È partito nella mattinaia di ieri dalla Bassa colpita dal terremoto del 2012 il tour elettorale nel Mantovano di Luigi di Maio, candidato premier dei Cinque Stelle. La prima tappa è stata all'azienda...

È partito nella mattinaia di ieri dalla Bassa colpita dal terremoto del 2012 il tour elettorale nel Mantovano di Luigi di Maio, candidato premier dei Cinque Stelle.

La prima tappa è stata all'azienda agricola con agriturismo Zibramonda, una vecchia corte del 1500 addossata all'argine della Secchia, completamente distrutta dal sisma e che solo una decina di giorni fa ha visto l'inizio di lunghi e costosi lavori di ricostruzione. Il proprietario Carlo Breviglieri ha evidenziato le lungaggini burocratiche cui ha dovuto sottostare: «La corte va ricostruita come prima, fortunatamente è stato concesso di demolirla e di ricostruirla con un materiale nuovo come il legno. A disposizione ho 870mila euro, ma serviranno solo per realizzare il piano terra, mentre gli altri due piani riusciremo a farli sono al grezzo perché mancano i fondi».

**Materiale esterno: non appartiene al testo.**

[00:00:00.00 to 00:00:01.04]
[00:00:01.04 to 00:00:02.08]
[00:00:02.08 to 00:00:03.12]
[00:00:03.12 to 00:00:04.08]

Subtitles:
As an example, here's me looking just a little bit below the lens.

Ad accogliere Di Maio c’era anche il sindaco di Quistello Luca Malavasi, che ha fatto il punto della ricostruzione post terremoto: «Tra il 2012 e il 2017 il 93% delle abitazioni e delle aziende agricole danneggiate, su 223 domande pervenute in Comune, sono state finanziate con circa 48 milioni di euro. Il 60% dei lavori sono completati. Dodici tra case e aziende sono ancora da autorizzare. Ci manca anche il personale tecnico dopo che sono scaduti i contratti e il governo ha detto no al loro rinnovo».

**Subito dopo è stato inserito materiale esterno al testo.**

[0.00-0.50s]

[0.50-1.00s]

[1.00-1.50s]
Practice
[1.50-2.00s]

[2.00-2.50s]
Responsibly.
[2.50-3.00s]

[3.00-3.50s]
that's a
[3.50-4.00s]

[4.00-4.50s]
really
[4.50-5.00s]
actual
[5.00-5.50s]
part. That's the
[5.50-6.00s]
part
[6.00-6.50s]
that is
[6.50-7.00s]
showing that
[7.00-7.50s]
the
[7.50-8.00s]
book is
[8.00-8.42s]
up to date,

«Il Paese - ha risposto Di Maio - è ostaggio della burocrazia, che non viene però da Marte ma che è il modo di fare le leggi dello stato. Ci sono troppe leggi ed è logico che quando si deve avere un'autorizzazione per la ricostruzione in una zona sismica si ha a che fare con vari enti che si rimpallano le competenze tra di loro».

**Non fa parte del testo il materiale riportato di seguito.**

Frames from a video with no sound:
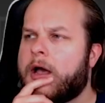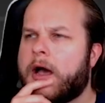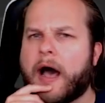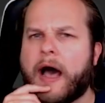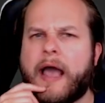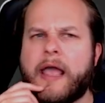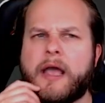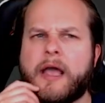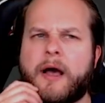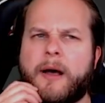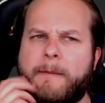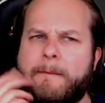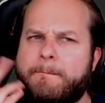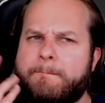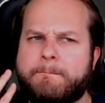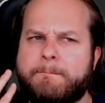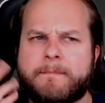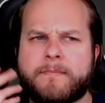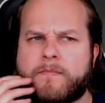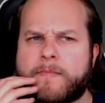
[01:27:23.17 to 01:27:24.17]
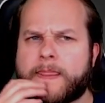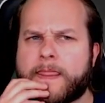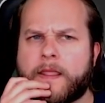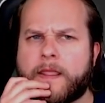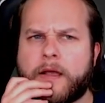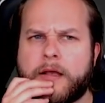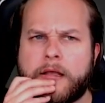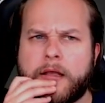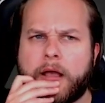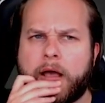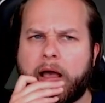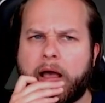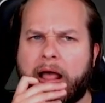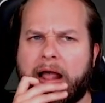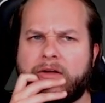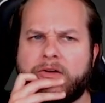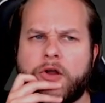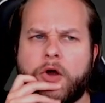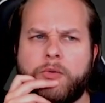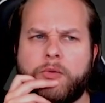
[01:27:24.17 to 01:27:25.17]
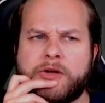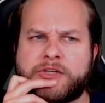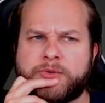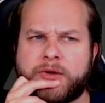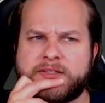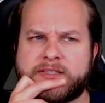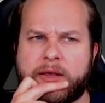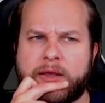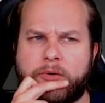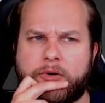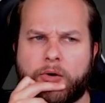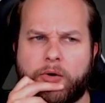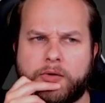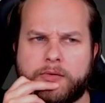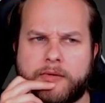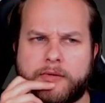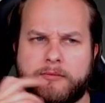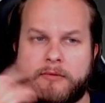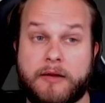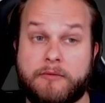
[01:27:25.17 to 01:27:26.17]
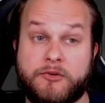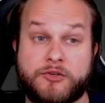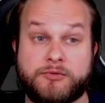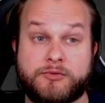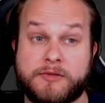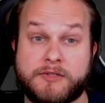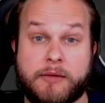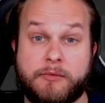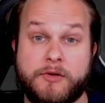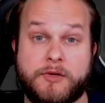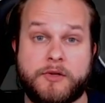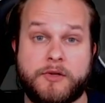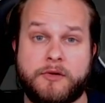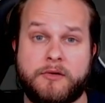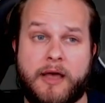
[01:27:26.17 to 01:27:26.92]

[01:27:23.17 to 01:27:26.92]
I don't know which ones I would hold, which ones I would do.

Per Di Maio «per rilanciare questo paese c'è bisogno di abolire delle leggi ascoltando i sindaci, gli imprenditori, i cittadini comuni. Anche sulle aree terremotate del centro Italia come su questa il problema sono le troppe normative che si contraddicono e ogni ricostruzione ha bisogno di una normativa a sé. La nostra proposta sarà l'abolizione di 400 leggi nei primi giorni del nostro governo per liberare imprese e cittadini».